Her blood splattered all over him. It was an answer of sorts. Perhaps, in the end, that was all ghosts could do: make the living repeat their actions, again and again.
abetterlie: (Default)
2007-02-13 09:07 pm
Entry tags:


You know what's weird? We didn't really have those in Quortoth. I mean, obviously we had periods of greater and lesser darkness. But it wasn't as distinct as it's here; more like those white nights in Alaska or Sweden are supposed to be. Only they weren't white but red, in various shades.

Anyway, when I first came here, that what struck me most about this dimension. Those sharp differences. Day. Night. And the very different colors, so sharp and distinct, during daylight. I could handle night better, because it was closer to what I was familiar with, but I loved daylight. It was sort of one of Father's stories come true, one of the good ones. Even after I had adjusted, day was better, and then, wouldn't you know, the sun disappeared entirely. For weeks and weeks and weeks.

In the other memories, Mere and I thought a long term eclipse was the coolest thing ever, but my parents thought even Santa Barbara was too close and took us for a two months vacation to Oregon.

Lorne said it turned Los Angeles into the devil's oyster. I'd have said it turned Los Angeles into vampire central, candy for all, but whatever. So, vampires from all over the country showed up, and you'd think that would kind of attract attention and keep the humans from coming as well, but no. Lots of end-of-days pilgrims, oh, and albinos from everywhere, too. And that was when Angel and everyone else decided the solution to dealing with the Beast who had made the sun disappear was to get rid of Angel's soul and make him Angelus again. So: Angelus in the basement and then at large, everyone else in the Hyperion busy with the Beast and Angelus, vampires everywhere, eternal night. I didn't sleep much during that time. I was out staking vampires as much as I could, because hey, someone had to, plus being the Hyperion meant everyone staring at me because they had just found out about me and Cordy.

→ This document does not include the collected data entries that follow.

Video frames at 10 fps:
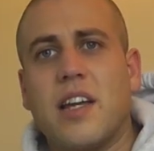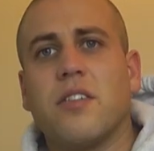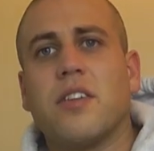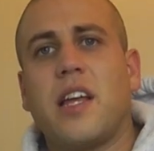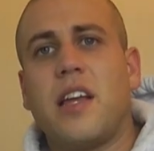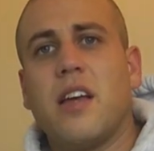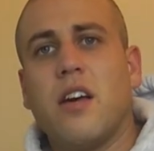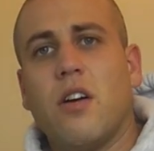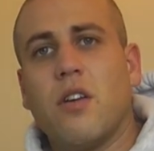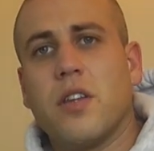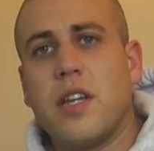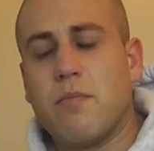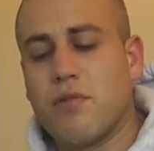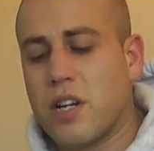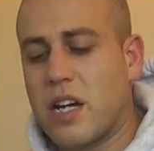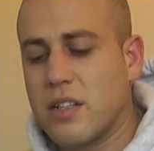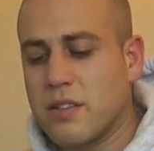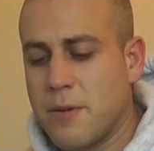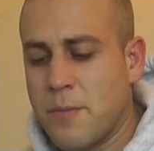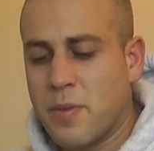in on the product,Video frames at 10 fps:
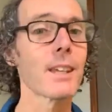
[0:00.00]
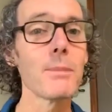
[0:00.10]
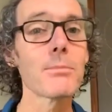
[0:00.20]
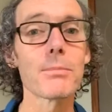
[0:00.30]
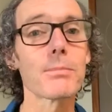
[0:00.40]

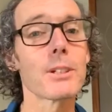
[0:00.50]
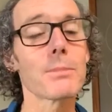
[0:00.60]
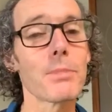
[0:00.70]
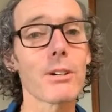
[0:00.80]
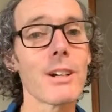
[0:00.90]
keep
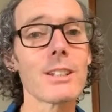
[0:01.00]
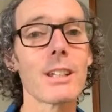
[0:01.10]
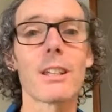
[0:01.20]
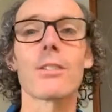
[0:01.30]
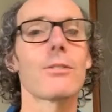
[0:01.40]
just
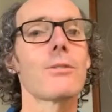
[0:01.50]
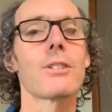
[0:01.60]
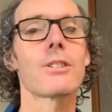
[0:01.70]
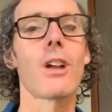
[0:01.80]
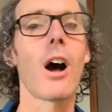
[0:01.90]
progressing through
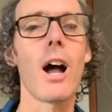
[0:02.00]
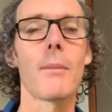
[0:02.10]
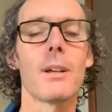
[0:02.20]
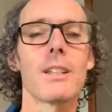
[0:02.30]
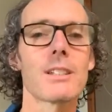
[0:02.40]
this
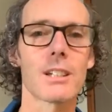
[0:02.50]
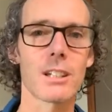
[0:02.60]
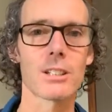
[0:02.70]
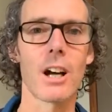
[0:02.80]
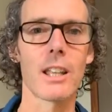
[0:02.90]
time. It is an
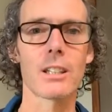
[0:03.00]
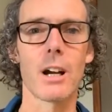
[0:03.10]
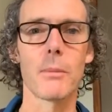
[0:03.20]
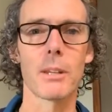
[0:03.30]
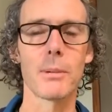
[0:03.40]
exciting
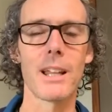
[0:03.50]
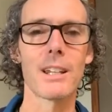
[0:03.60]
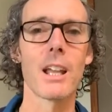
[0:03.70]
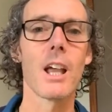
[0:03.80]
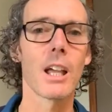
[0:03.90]
time on the planet.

But here's the thing: I should have hated it, all of it, and I didn't. I guess because in a way it finally felt like something I recognized. I wasn't homesick for Quortoth - I mean, I know everyone thinks I was crazy back then, and maybe I was a bit, but I wasn't that crazy - but you know, a place where most other creatures were out to kill you and you had to kill them first, and there was no light around to make you stop and wonder and look around? Yeah, that I could deal with. What I couldn't deal with was all the other stuff, even though I wanted it: family, most of all.


When I told him he was my true father, in the basement. That was the same thing.

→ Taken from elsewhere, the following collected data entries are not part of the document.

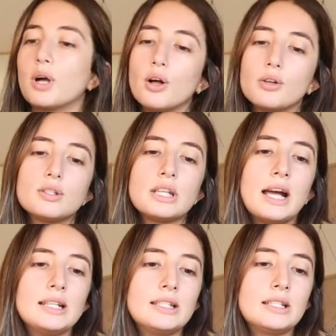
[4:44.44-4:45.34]
Coles,
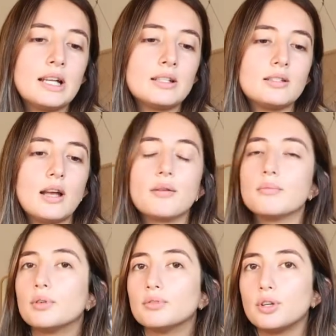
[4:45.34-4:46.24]
I did get
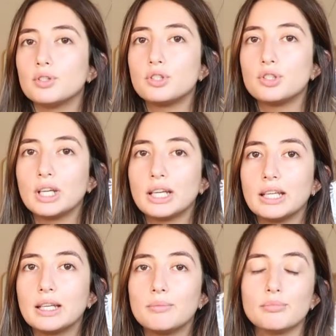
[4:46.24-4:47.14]
some roast
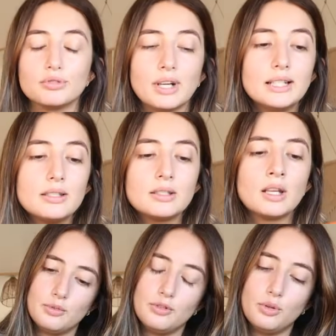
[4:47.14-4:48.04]
chicken breast.
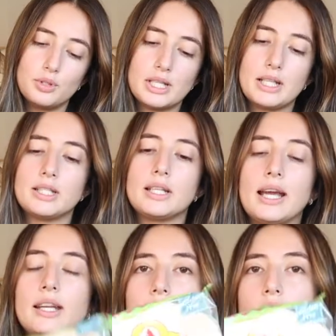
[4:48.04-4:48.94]
For dinner
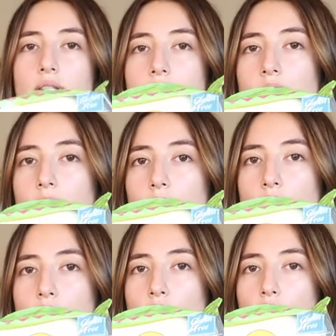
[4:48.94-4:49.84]
tonight, I got some
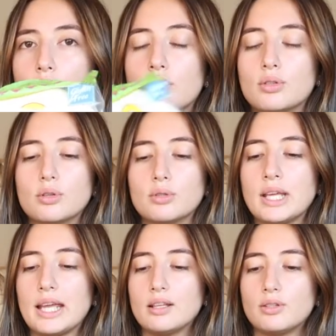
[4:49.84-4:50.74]
corn
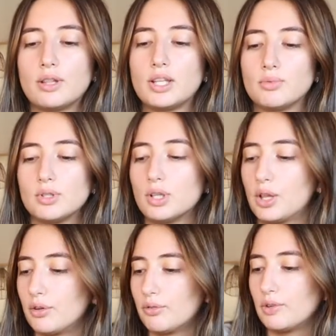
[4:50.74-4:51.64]
tortillas. So these ones are
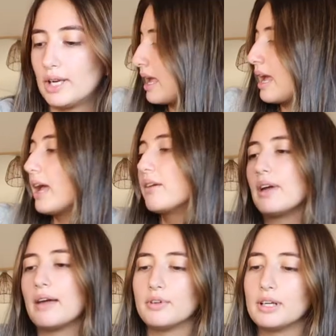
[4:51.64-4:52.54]
gluten-free. And
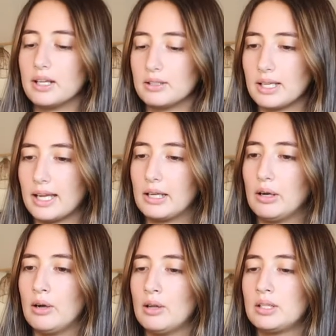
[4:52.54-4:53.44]
for everyone else, I
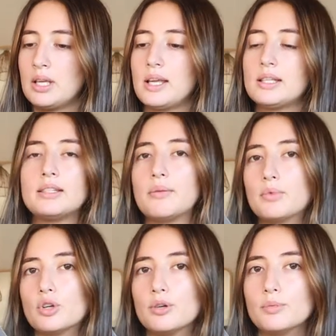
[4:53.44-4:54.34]
got
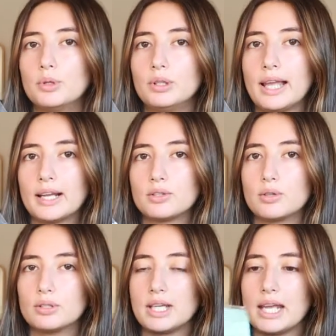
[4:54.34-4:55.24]
some normal, like,
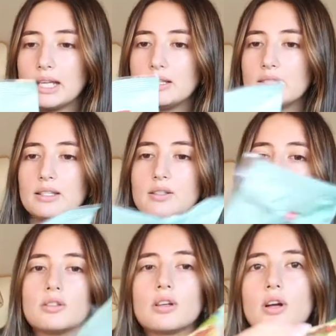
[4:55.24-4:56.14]
tortillas. These are just the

Wesley brought in Faith, Faith chewed me out and took on Angelus and was generally awesome, and the Beast got slain. I didn't see that, I was back at the Hyperion, but everyone knew when it happened, because the sun came back. It was like seeing it for the first time, also outside the Hyperion. Beautiful. That's what I had forgotten, I thought, that nights did end here, no matter how long they take. That this place wasn't a hell dimension. All the sharp colors were back, and the differences, and I was excited and happy and maybe slightly freaked out, too, because now it was back to being the place where I didn't truly belong. So I ran to tell Cordelia.

"God, I'm sick of Oregon," Mom says in the other memories. "Including the smell of the damm trees. Let's go home."

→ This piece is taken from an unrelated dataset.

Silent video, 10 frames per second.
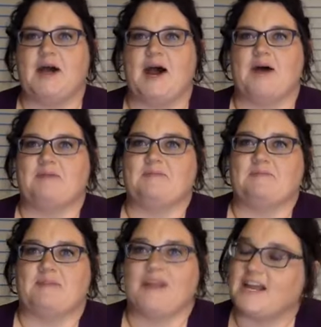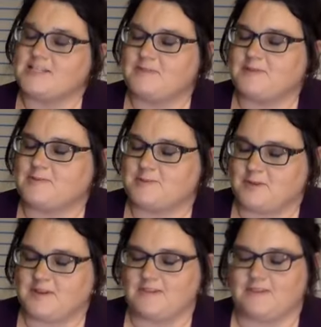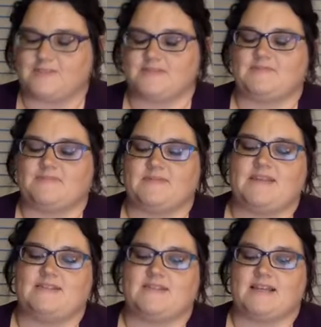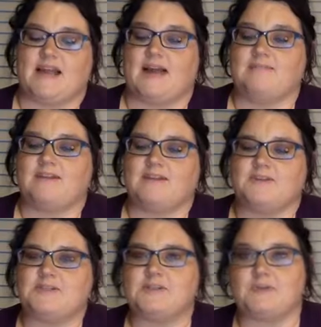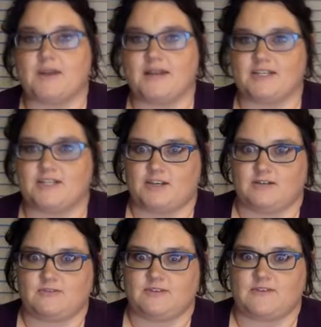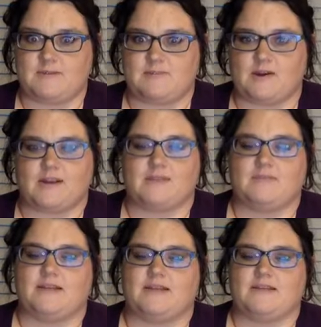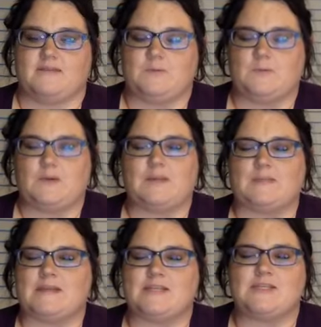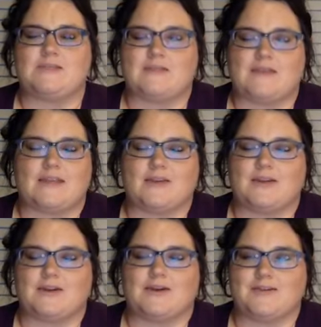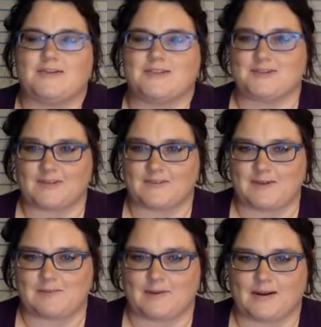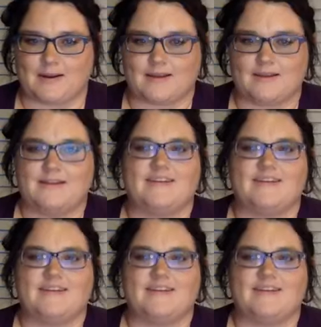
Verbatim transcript: Um, my husband was one of those. He's like, I'm not going to Hawaii to go to a theme park. I'm like, what makes you think you're going to a theme park?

She told me she was pregnant then. Which was better and scarier than anything that happened to me before. I love sunrise, better than any other time of day. Because it always brings back that moment. The long night ending, being mostly happy about that and somewhat ashamed because not all of me was, and then finding out, in that first returned light, that we had a child.

It was night when she died, Jasmine. I don't know what else it could have been.